Discussion
Tension pneumomediastinum (TPM) is caused by direct injury or barotrauma to the tracheobronchial tree, alveoli, or esophagus, leading to air leakage into the mediastinum and causing tension in the closed cavity. This may cause compression of large vessels, heart, and lungs leading to cardiovascular and respiratory compromise, which can be a threat to the patient’s life.2, 4 COVID-19 infection attacks initially the respiratory system causing pneumonia. Complications include acute respiratory distress syndrome requiring invasive ventilation with higher or maximum ventilator settings. This carries an increased risk of barotrauma to the lungs and tracheobronchial tree. There is not much literature about COVID-19 pneumonia and complicating into TPM or pneumomediastinum, there are only one case report of TPM, and a series of 8 cases of pneumomediastinum are described till date.2, 3, 5-7 COVID-19 infection is known to cause airway inflammation and edema, which puts these patients at a higher risk of airway tract injuries following instrumentation.3Placement of a large size endotracheal tube (ETT) also carries a risk of development of TPM in COVID-19 patients.3 Although in our case series, only one patient had a tracheal injury but three patients required reintubation due to secondary bacterial and fungal pneumonia with increased risk for TPM.

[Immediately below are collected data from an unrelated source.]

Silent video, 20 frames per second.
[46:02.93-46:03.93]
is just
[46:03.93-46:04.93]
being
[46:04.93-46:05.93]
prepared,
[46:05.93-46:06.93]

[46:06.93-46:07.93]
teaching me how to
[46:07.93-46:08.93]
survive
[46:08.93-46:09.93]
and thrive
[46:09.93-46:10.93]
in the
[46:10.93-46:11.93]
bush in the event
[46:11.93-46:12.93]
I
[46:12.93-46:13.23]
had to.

All our patients were given intermittent prone positioning after the intubation as a therapeutic approach for COVID19 respiratory failure. Prone positioning in acute respiratory distress patients is known to be a risk factor for the development of pneumomediastinum and TPM.8 Wali et al. described in their case series that one of their COVID-19 patients developed pneumomediastinum immediately after prone positioning.3 All our patients had pneumo-mediastinum at day 10 post-intubation or later. They had secondary bacterial and or fungal pulmonary infections. The majority of our patients also had complex previous medical histories, which may be contributing to their frail condition.

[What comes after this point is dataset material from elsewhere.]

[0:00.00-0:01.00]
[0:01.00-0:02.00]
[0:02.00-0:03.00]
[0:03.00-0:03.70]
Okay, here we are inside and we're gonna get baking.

For the diagnosis of TPM apart from hemodynamic instability, imaging studies are confirmatory. Initial CXR will show the presence of air in mediastinum, around or earth heart sign due to collapsed and restricted filling of the heart chambers. 9 Sometimes, it’s difficult to see the heart shadow in the x-ray of TPM patients; hence it is called ”vanished heart sign”. 10 A computerized tomography of the chest will show more detailed extension of air in the mediastinum, including the retromediastinum.3
TPM is treated with insertion of suprasternal drains or through xiphisternum to decompress the mediastinum. The conservative management includes reducing airway pressures, allowing permissive hypercapnia and denitrogenation of the mediastinum air by increasing the percentage of oxygen supplementation.2, 3 Two of our patients were managed by insertion of the intercostal drain and three patients were managed conservatively. One patient required extracorporeal membrane oxygenation (ECMO) therapy. One of conservatively managed and one patient managed with drainage of TPM died later due to other complications.